Strengths and limitations
We used two approaches[38] (find outlier and influence cases ) to avoid one or more studies with extreme effect sizes from distorting our pooled effect estimate and certifying if the pooled effect estimate we found is robust. Eventually, we did not find outliers, but the studies of Hernández et al[9] and Liu et al[31] may be regarded as potentially relevant cases since they contribute heavily to the overall heterogeneity in our meta-analysis. Therefore, we conducted and reported the results and pooled estimates in which both studies were excluded. The results were robust, and further sensitivity analysis was approved (see in the Supplementary materials), indicating that no individual study had impacted the overall results.

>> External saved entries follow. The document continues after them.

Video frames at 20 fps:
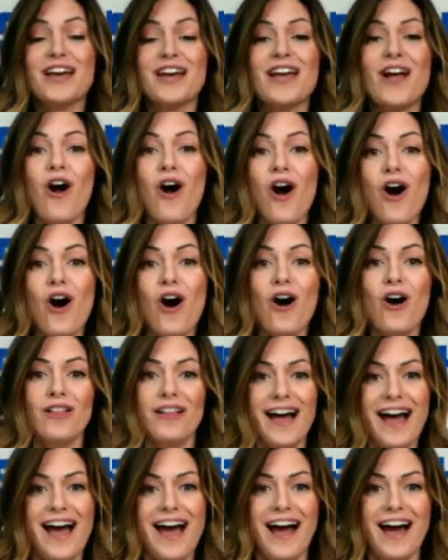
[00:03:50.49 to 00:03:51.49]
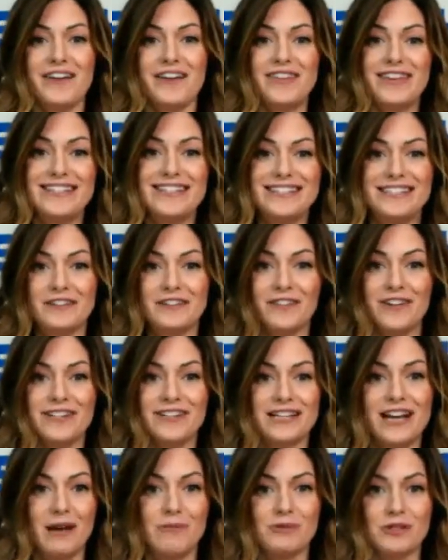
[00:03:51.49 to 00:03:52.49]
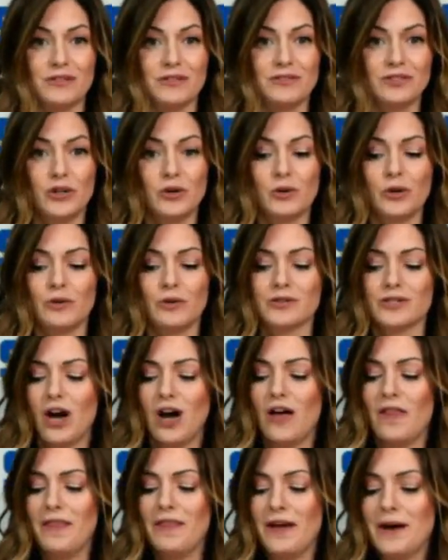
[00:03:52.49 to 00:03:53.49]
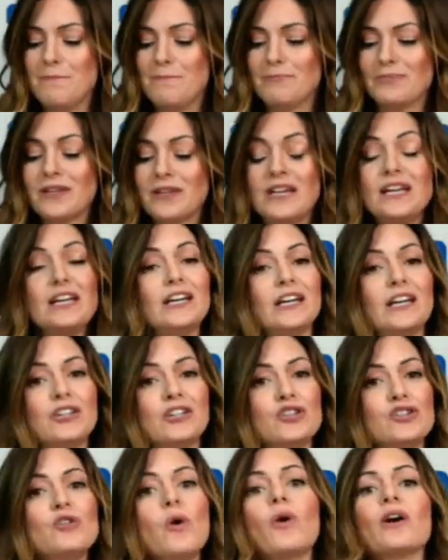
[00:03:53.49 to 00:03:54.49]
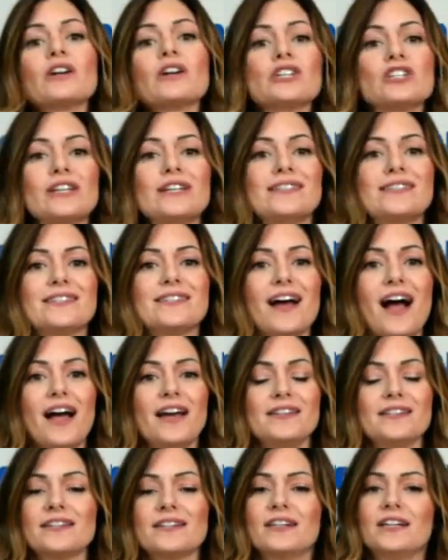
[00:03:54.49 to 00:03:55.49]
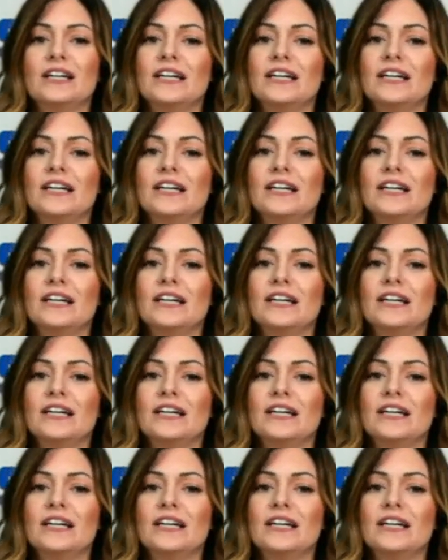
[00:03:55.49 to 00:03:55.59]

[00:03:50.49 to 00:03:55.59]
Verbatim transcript: they all have different types of logos on them. It's your sheet size.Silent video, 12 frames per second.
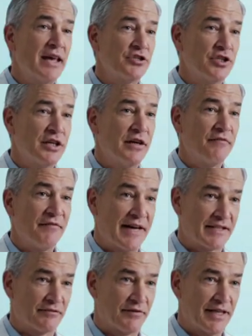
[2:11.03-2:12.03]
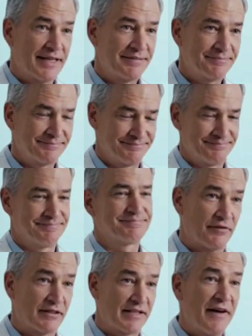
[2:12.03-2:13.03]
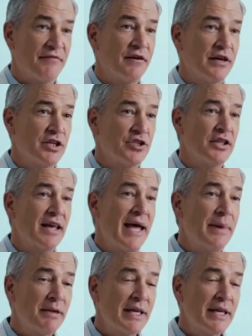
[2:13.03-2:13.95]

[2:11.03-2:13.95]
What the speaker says: do, they throw away the most powerful medicine their body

There are several limitations in this study. First, only a few studies reported the results separately based on the diagnosis of the population, such as COPD, acute heart failure, and the change of patient’s arterial blood gas. Therefore, we were not able to assess the impact of HFNC on patient outcomes with concrete disease. Second, only interventions with HFNC and NIV were included in this meta-analysis, thus the results might not be generalizable to other intervention protocols. Further studies could try a program that combines HFNC and NIV, merging the strengths of each measure to maximize its effect.